Mais vous savez ce que fait votre partenaire, pendant ce temps ?

  • Aucune idée. Pas d’argent pour me payer la télé ou Internet…

Eh bien ! Elle a profité de son passage comme députée pour déposer un projet de loi révolutionnaire, remontant tous les revenus de remplacement au-dessus du seuil de pauvreté, supprimant la dégressivité des allocations du chômage…. Et elle a su être tellement convaincante que son projet a été adopté, avec une majorité écrasante et une standing ovation !

  • Bon, je vois qu’il est temps que je reprenne ma place… En attendant, quelqu’une veut bien me payer une bière ? Parce qu’avec 200 euros par mois…

••• Toute ressemblance serait purement volontaire avec :  d’une part la députée bruxelloise Carla De Jonghe qui a décidé de vivre un mois avec 180 euros, pour comprendre ce que ça fait d’être pauvre.

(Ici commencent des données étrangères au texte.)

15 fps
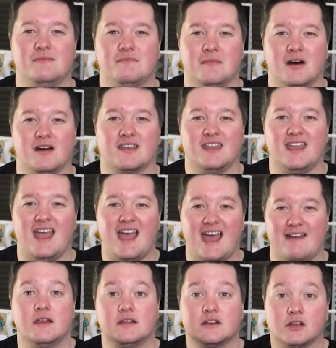market
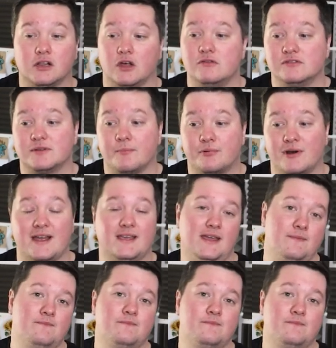av, close bracket.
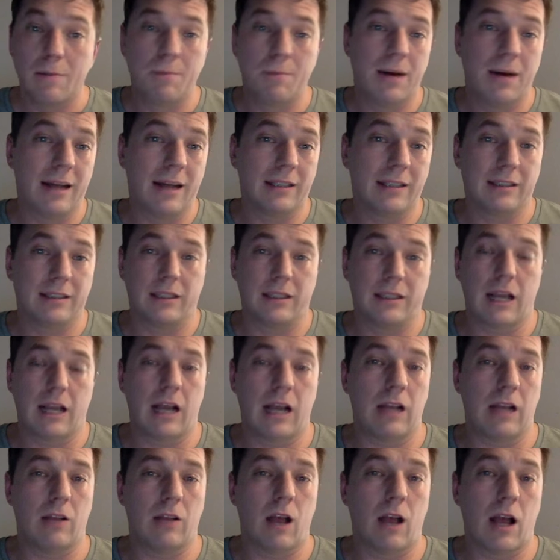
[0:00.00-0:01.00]
But
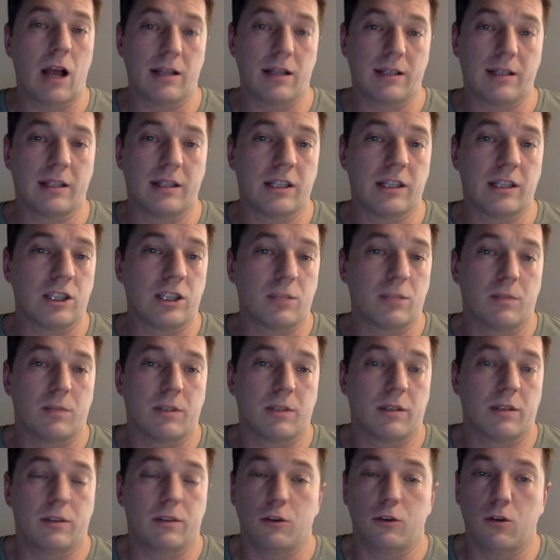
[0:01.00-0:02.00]
as a
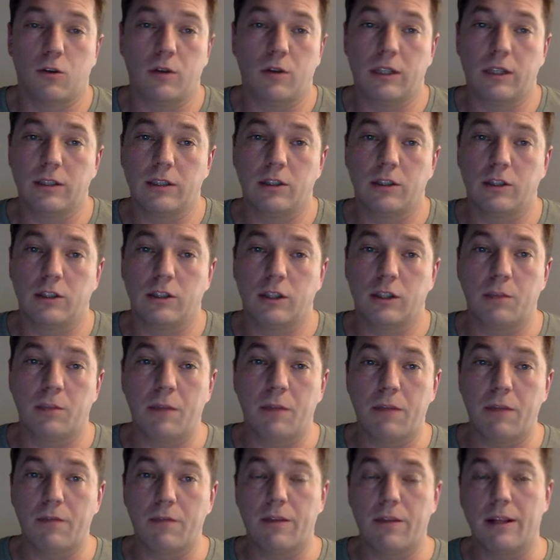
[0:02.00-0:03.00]
customer, you know, he's not going to
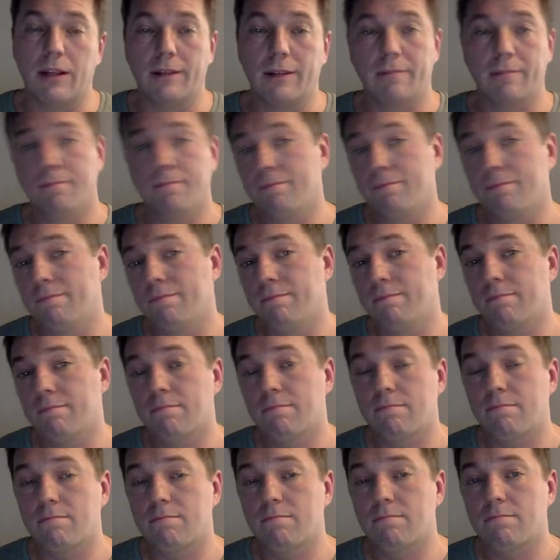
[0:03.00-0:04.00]
pay for
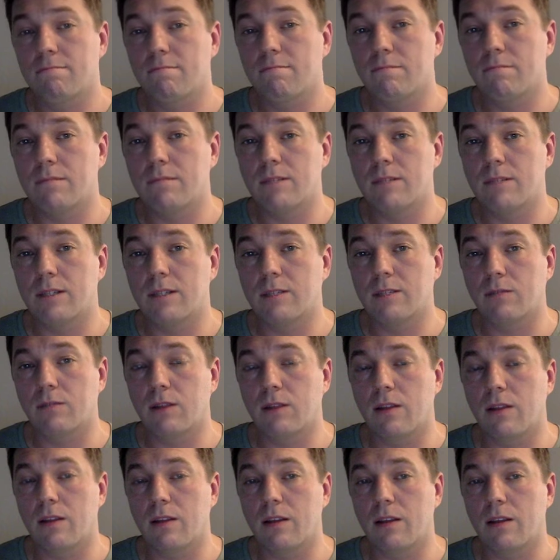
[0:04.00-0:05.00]
that. That's what
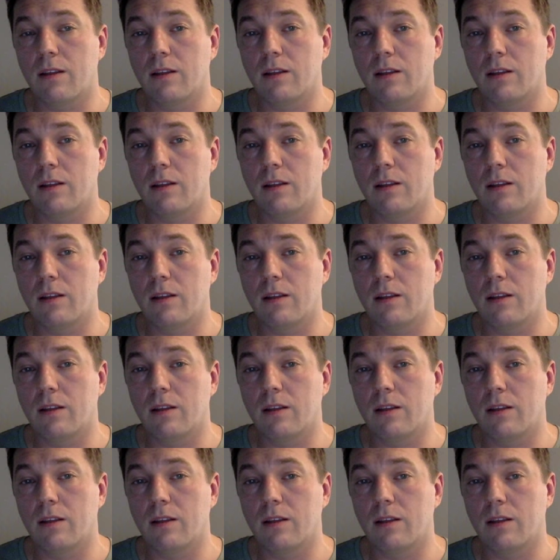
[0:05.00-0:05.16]
I think.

Elle publie son expérience sur un blog (http://www.carladejonghe.be) ;  d’autre part l’opération de la RTBF « Viva for Life » où trois animateurs/trices de Vivacité se sont enfermés dans une bulle transparente à Liège durant 6 jours pour une émission spéciale en direct avec des stars et des défis à relever, « au profit de la pauvreté infantile », comme dit la pub elle-même.